Self-regeneration trumps self-preservation in the over-population sweepstakes. We will bring new life into the world regardless of its prospects. Born into a filthy, teeming refugee camp? Born into a country where its likely you'll be slaughtered by a genocidal dictator? Born into poverty and homelessness. No matter. The birth is the thing. What happens after, not so much.

Religion plays a role, for sure. The Catholic Church orders its members to refrain from birth control. To the clueless old gray men ensconced in the serene luxury of the Vatican, a baby born every nine months sounds about right and the less likely you can provide for another child, the more your God demands that sacrifice, at least according to His infallible stand-in.

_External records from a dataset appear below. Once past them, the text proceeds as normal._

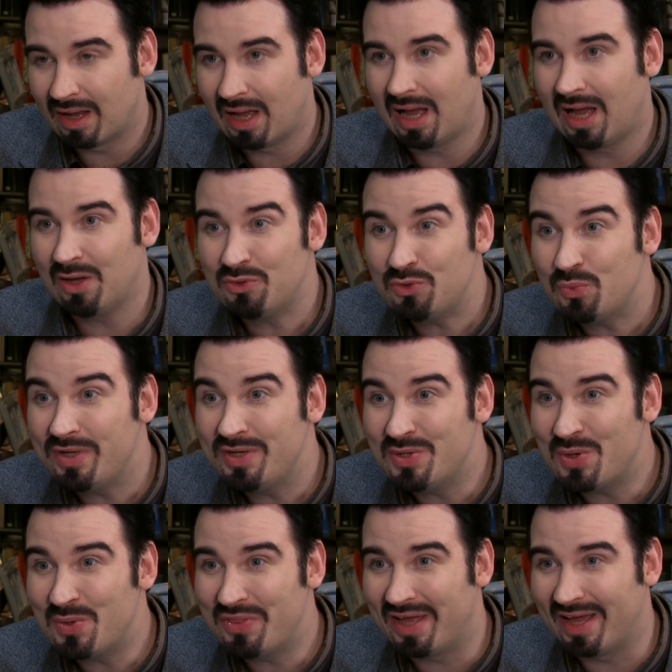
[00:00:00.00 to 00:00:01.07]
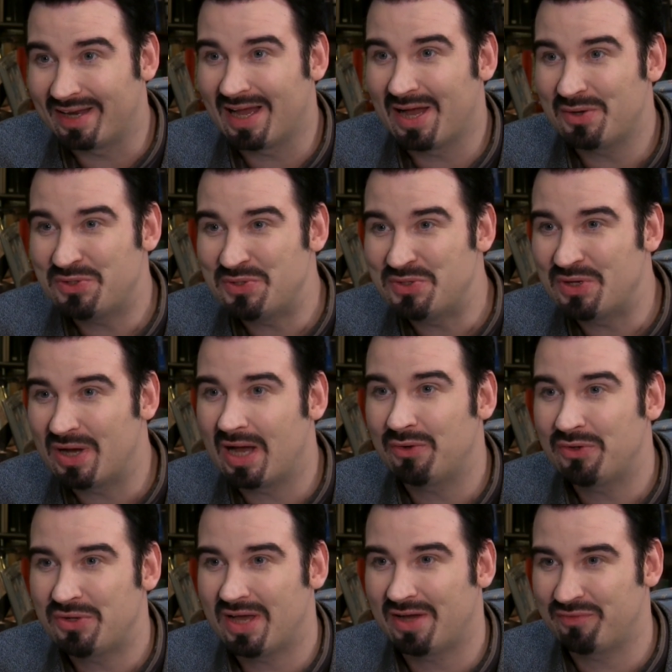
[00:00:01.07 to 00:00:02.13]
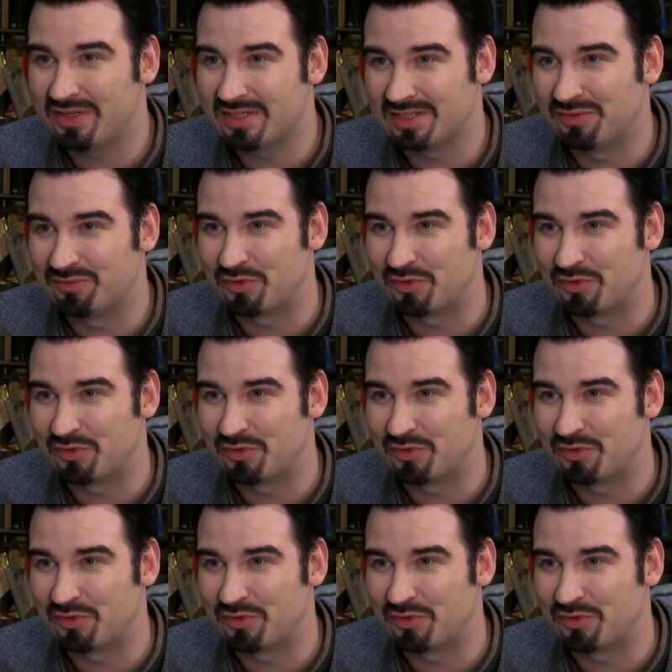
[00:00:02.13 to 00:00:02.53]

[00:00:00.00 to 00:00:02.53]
How do we know that? How do you have this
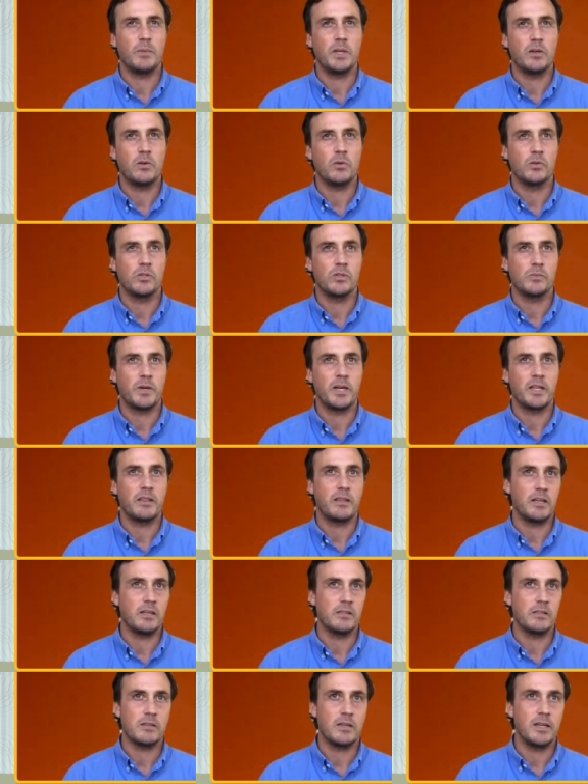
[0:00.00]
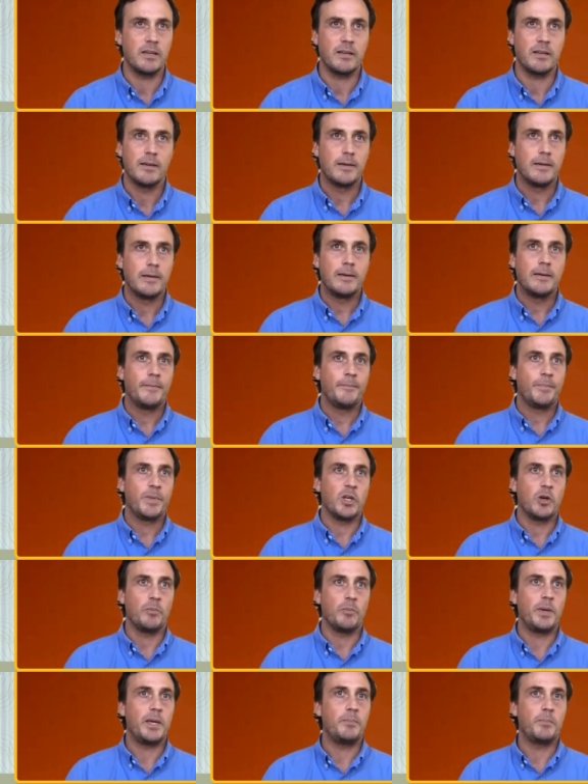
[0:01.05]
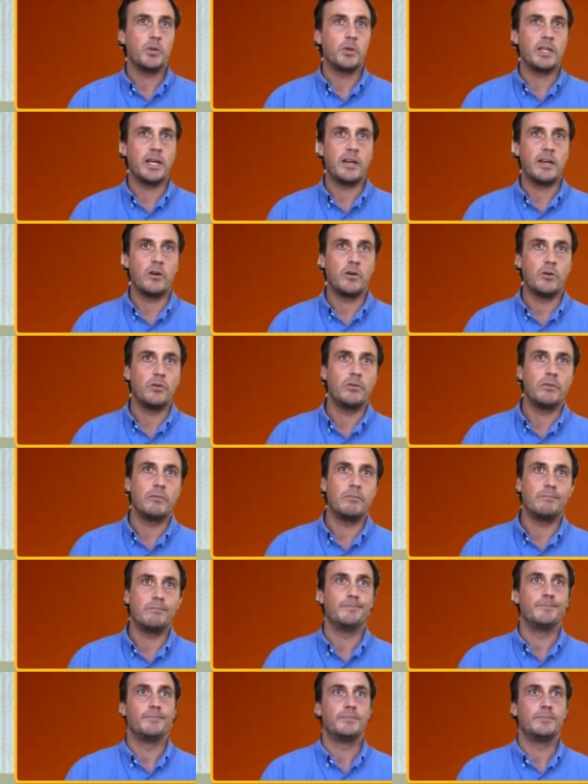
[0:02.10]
be caused by things like, you know, people that own,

Fundamentalists have much the same mind-set. They place a fertilized egg higher on the scale of human sanctity than the egg's mother or father or siblings. "Every human life is precious," they intone, although all you have to do is look around to see that if there is a personal God, he hasn't exactly bought in to the the preciousness of individual humanity. In fact, the fundamentalists themselves haven't either, as they are generally opposed to the kinds of social programs designed to help those underprivileged used-to-be fetuses.

In case you hadn't noticed, it is mostly males who are in the forefront of dictating our attitudes about child birth. Male Catholic priests. Male fundamentalist ministers.  Mormon men who see their women as child-bearing vessels. Arabic men who consider their women subservient property. South American men. African men.

But it isn't fair to pile all the blame on men. Women too have a compulsion toward nurturing a child,although to give them credit, except for those like Octo Mom, they are usually content with one, or maybe two. I think there are few woman who truly desire 5 or 8 or 10 children.

For most, it has to be their very own infant so they will undergo endless stress and expense to become impregnated - tightly scripted intercourse via calendar, fertility drugs, in vitro fertilization. We are like people who go out and spend hundreds of dollars to buy a purebred dog, ignoring the millions of adorable puppies that are euthanized every year in shelters. Not that one, this one. So much for the sanctity of life.

So, it is onward and upward to eight billion and where she stops nobody knows.